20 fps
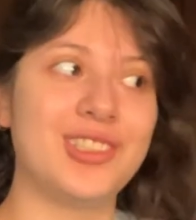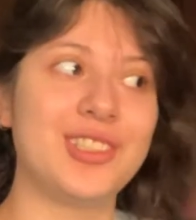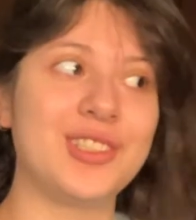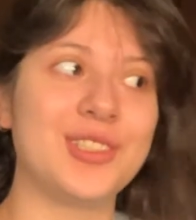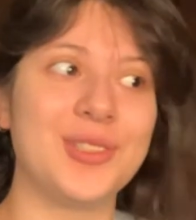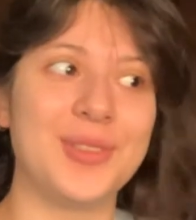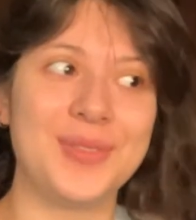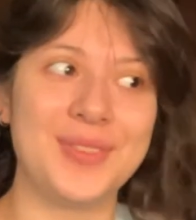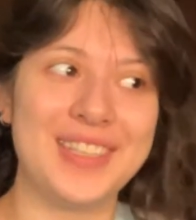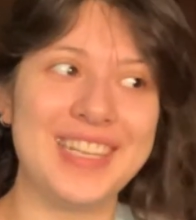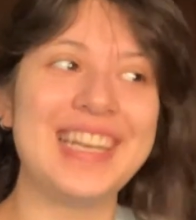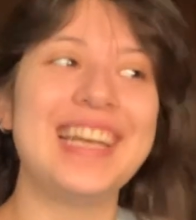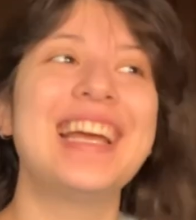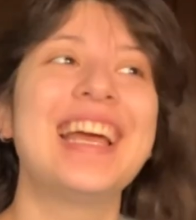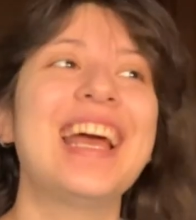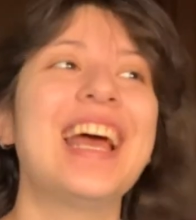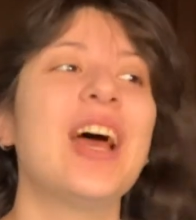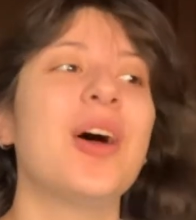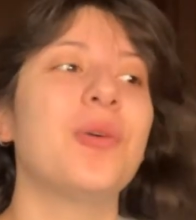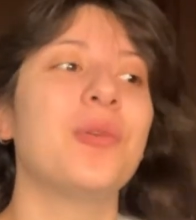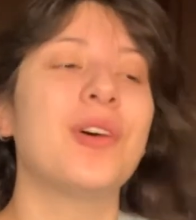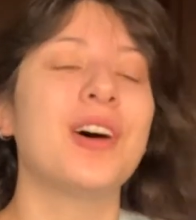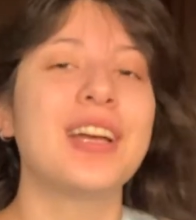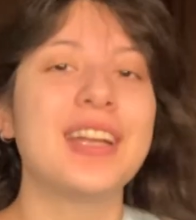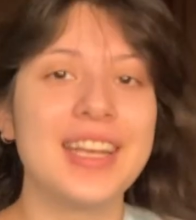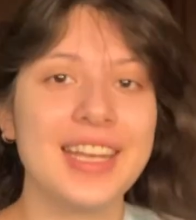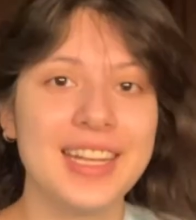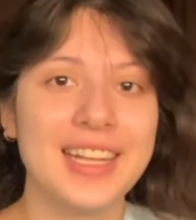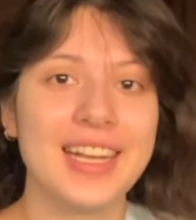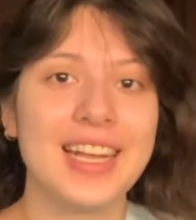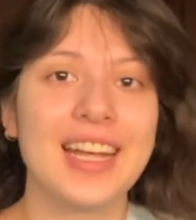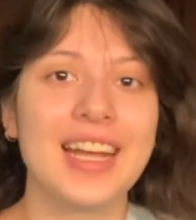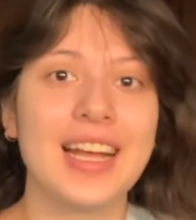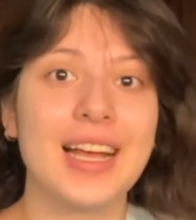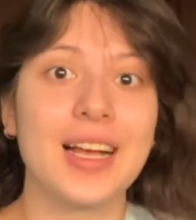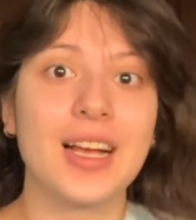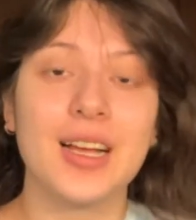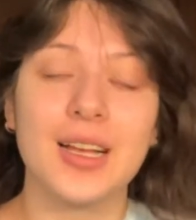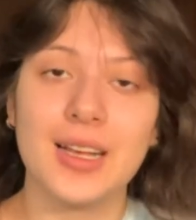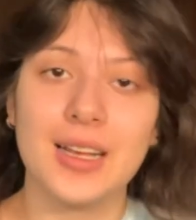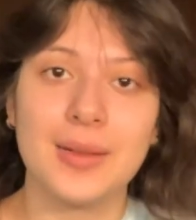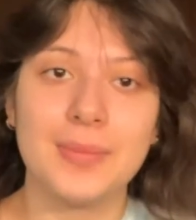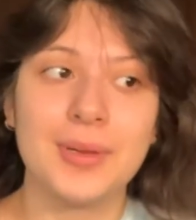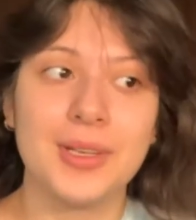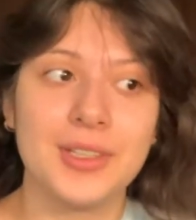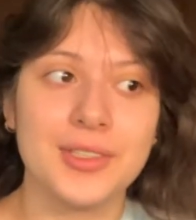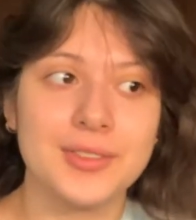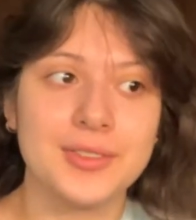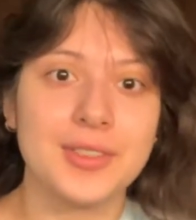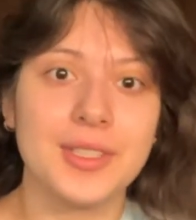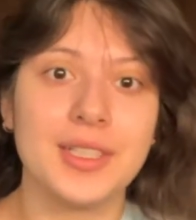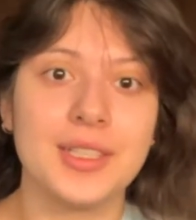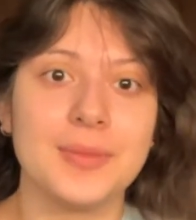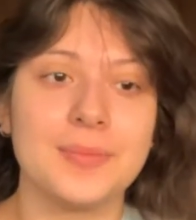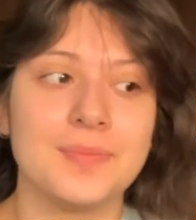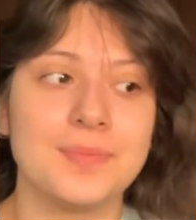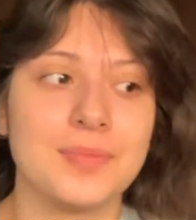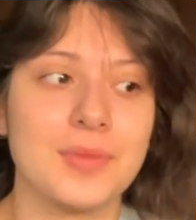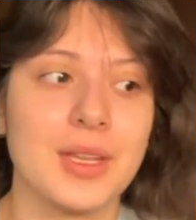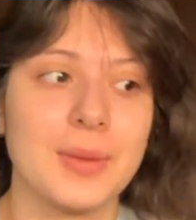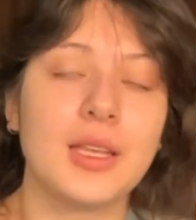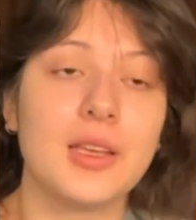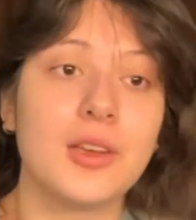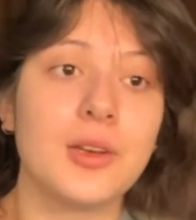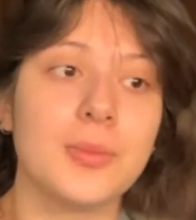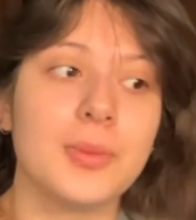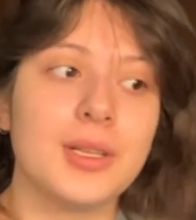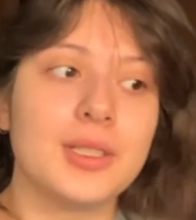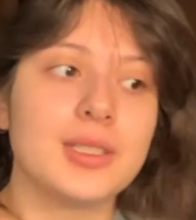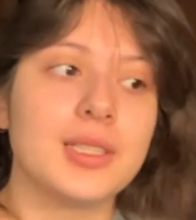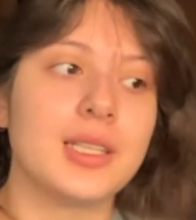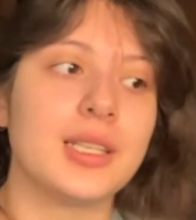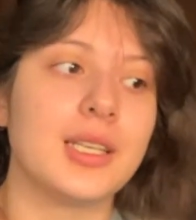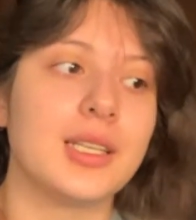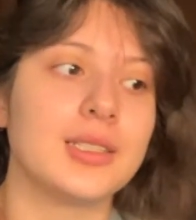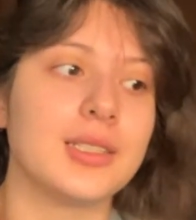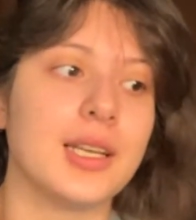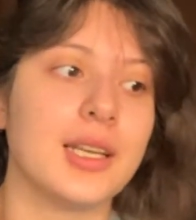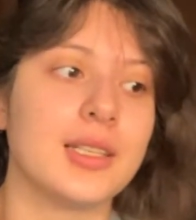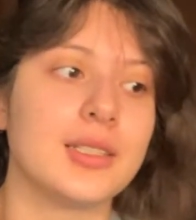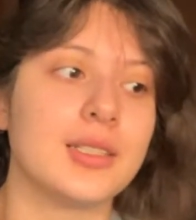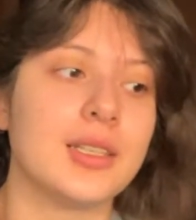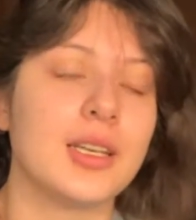so me, wanted a pair of earbuds, and he said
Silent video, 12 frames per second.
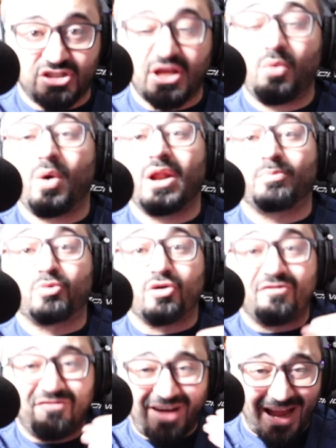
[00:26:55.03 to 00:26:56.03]
they want to
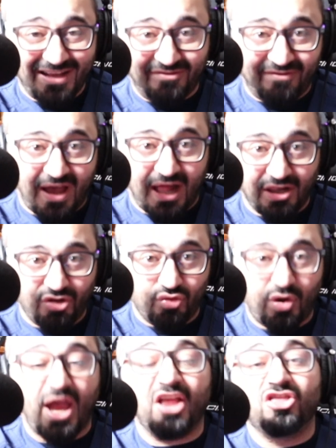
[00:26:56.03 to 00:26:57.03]
provide
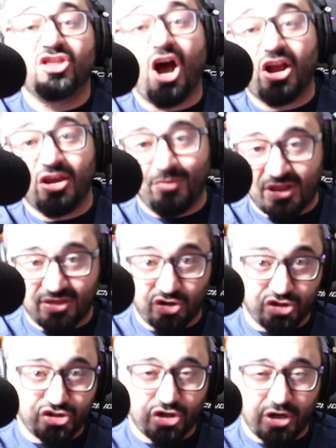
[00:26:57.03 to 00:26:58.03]
value and document
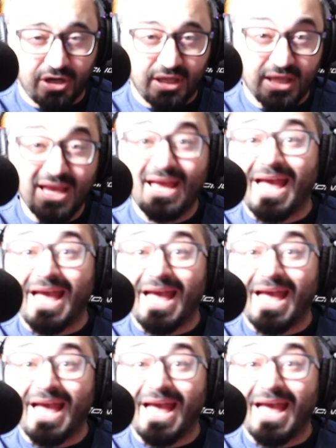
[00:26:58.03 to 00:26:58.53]
their journey,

----------------------------------------

* _Exercise requirements_
Every line of the data above is to be set down exactly; the pictures are not.

* _Result_
20 fps
so me, wanted a pair of earbuds, and he said
Silent video, 12 frames per second.
[00:26:55.03 to 00:26:56.03]
they want to
[00:26:56.03 to 00:26:57.03]
provide
[00:26:57.03 to 00:26:58.03]
value and document
[00:26:58.03 to 00:26:58.53]
their journey,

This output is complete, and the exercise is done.